Don’t fix the silent error right away
Whenever you are made aware of silent error, the first instinct might be to fix the problem right away. I will argue that the first action should be to gracefully deal with the error and make sure that we are logging it in an appropriate way.
- Can I find this error in the logs?
- Should I monitor this error?
- Should I have received an alert?
By addressing the “logging” aspects first, you should have a better visibility of the error before you go ahead and fix it. This will make the codebase much more stable and the developer experience better.
A practical example
Let’s say that a third party API failed, resulting in the application crashing I recommend you to:
- Make sure to gracefully deal with the error
- Make sure that you log the error
- Make sure that you get an alert when the error occurs
- If suitable; start monitoring the error (and possibly similar errors)

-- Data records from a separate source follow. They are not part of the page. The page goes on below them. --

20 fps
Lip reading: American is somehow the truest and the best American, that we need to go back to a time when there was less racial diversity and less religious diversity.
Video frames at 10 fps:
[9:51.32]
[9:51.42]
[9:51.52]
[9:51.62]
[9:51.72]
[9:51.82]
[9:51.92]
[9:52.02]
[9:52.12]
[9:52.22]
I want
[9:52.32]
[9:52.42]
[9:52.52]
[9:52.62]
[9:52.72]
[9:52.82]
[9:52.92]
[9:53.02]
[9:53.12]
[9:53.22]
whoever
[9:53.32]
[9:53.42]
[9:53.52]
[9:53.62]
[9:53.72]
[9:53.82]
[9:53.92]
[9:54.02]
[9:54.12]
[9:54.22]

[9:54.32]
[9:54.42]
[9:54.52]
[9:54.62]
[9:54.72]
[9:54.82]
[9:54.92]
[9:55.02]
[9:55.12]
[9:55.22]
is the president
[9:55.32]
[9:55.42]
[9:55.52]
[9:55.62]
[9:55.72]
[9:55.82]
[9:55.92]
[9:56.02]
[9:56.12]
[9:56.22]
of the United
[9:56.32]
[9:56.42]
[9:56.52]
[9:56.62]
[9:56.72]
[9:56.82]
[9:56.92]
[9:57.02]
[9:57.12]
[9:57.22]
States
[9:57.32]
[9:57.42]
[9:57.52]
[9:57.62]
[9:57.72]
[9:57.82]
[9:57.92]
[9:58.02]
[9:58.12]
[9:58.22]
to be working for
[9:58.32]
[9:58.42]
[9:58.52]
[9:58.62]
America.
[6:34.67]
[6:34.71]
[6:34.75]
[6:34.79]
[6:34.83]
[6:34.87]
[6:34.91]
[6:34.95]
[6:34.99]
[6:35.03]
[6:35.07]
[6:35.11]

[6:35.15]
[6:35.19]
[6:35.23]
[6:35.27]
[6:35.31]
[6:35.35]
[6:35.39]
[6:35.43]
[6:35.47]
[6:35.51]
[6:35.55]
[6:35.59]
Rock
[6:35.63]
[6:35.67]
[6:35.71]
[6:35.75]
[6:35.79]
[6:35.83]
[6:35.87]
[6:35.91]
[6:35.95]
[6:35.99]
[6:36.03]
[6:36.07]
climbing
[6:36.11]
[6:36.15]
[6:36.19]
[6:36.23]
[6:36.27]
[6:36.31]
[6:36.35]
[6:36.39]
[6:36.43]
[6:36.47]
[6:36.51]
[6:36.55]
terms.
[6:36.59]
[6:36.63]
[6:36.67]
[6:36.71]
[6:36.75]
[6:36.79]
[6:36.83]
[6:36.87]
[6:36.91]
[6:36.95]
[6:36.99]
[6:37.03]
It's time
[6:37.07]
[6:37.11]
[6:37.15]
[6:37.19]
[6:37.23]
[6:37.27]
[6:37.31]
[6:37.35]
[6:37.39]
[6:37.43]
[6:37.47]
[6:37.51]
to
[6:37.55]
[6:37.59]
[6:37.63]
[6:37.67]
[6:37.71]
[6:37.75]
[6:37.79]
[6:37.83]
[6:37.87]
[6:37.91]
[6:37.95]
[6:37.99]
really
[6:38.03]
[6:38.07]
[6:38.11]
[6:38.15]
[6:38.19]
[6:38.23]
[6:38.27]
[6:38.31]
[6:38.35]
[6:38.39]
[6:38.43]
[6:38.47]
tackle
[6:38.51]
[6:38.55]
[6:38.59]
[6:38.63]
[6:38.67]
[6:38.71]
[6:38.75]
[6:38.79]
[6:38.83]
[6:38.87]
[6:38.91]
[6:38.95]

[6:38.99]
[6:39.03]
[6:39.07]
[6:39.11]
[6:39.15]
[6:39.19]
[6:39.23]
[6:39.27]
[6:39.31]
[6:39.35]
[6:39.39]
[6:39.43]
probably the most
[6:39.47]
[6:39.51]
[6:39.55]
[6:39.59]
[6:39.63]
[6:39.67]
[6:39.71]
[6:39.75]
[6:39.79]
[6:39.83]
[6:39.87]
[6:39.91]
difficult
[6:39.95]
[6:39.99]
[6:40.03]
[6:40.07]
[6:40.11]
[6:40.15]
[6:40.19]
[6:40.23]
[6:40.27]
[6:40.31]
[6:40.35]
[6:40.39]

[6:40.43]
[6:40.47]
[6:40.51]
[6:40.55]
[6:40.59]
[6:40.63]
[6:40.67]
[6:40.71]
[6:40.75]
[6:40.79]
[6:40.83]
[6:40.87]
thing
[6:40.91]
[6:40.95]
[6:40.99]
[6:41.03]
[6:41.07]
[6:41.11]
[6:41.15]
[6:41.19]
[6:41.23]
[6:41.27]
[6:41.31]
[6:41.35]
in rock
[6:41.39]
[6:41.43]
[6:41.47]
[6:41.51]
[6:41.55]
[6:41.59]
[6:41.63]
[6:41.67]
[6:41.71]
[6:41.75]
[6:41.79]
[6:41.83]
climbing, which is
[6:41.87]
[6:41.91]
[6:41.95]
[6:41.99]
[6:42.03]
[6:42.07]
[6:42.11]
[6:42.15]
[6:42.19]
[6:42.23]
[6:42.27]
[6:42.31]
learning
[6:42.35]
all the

..and only when this is done you can fix the problem.
Of course there are scenarios where a hotfix is necessary, but ignoring the steps above will most likely result in a codebase where errors similar to the one that showed up will occur in the future. If you make sure to address the logging, you ensure that you stay on top of errors in the future and can fix them as soon as possible. The time spent setting up a good standard for logging will result in a better product, happier developers and more time to work on actual features.
What tools to use?
There are tons of tools out there for logging, monitoring and alerting - and what’s best for you depends on your tech stack. For one of our latest projects which is a web application built with Next.js
and deployed through Vercel we are using the tools below.
1) Logging to LogFlare
We are logging to LogFlare using Vercel where we have configured LogFlare as a log drain. You can find more about the Logflare integration with Vercel here.
2) Monitoring with Google Data Studio
We are using Google Data Studio to generate reports that we can monitor. We are doing this by connecting Logflare as a datasource. It’s super easy to create charts for the metrics you need to monitor.
3) Error Reporting to Sentry
We are tracking errors using Sentry. We will catch any runtime errors in our React application as well as our backend API. We also manually log specific errors that might occur. Whenever a new error occur an alert will be sent to Slack.